Я задумалась, потом кивнула:
— Донна не сможет просто принять это, как есть. Ее будет донимать то, что ее сын может доверять тебе больше, чем ей.
— Даже если темы, помощь в которых ему необходима, будут совершенно неподходящими для разговора между матерью и сыном? — уточнил Натэниэл.
— Ты достаточно общался с Донной по телефону и через Скайп, когда помогал со свадьбой. Сам-то как думаешь?
Теперь задумался он, и, наконец, ответил:
— Ты права. Она будет обязана влезть в это.
— И ты тоже прав. Эдуард не будет ее посвящать, потому что ему лучше нашего известно, что она этого так не оставит.
Мы вышли в коридор, казавшийся туннелем после просторного спортзала. Я услышала голос Сина, хотя не могла разобрать слов. Ему отвечал женский голос, но пока я не увидела, я не поняла, что это Син и Пьеретта. Никки и Магды нигде не было видно. Пьеретта что-то настойчиво ему втолковывала. Он кивал, словно подбадривая ее продолжать. Вся злость из нее, похоже, улетучилась; какого черта Син сказал Пьеретте, чтобы она с такой готовностью ему все выкладывала?
Она первой нас заметила и почти испугалась, став как-то выше, будто собираясь привлечь внимание.
— Моя королева, — сказала она и поклонилась.
Мы с Натэниэлом переглянулись.
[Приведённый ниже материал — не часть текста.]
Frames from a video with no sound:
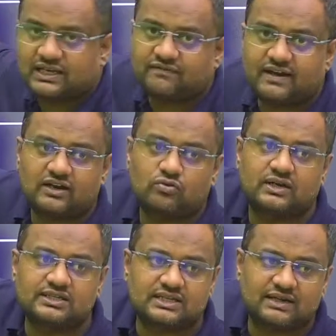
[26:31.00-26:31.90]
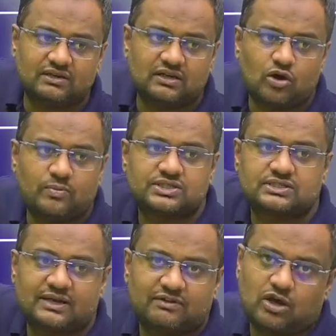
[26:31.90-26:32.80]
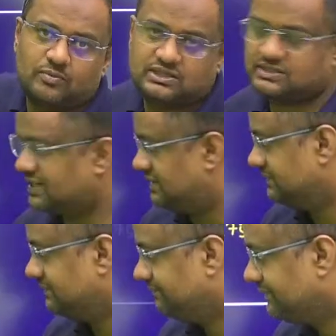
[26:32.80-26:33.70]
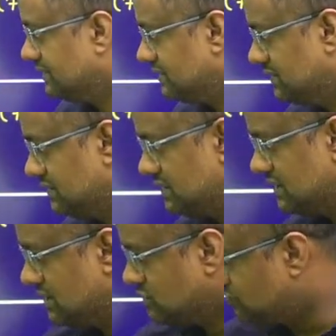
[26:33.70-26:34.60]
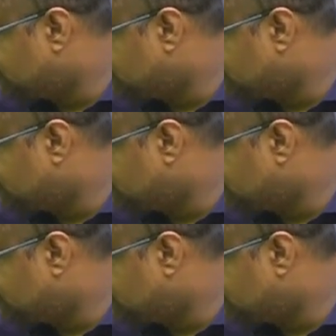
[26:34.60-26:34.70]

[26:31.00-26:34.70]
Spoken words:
can find out what is gravel, how much is gravel, how much is sand. So,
Если бы я не знала, что она меня услышит, я бы предположила, что ее подменили инопланетянкой, потому что ее поведение изменилось буквально за минуты. Син мог быть очаровательным, но он двадцатилетний парень. Чтобы быть настолько очаровательным, у него просто недостаточно жизненного опыта. Твою мать, да Жан-Клод не смог бы такое провернуть, не используя на ней силу вампирского разума.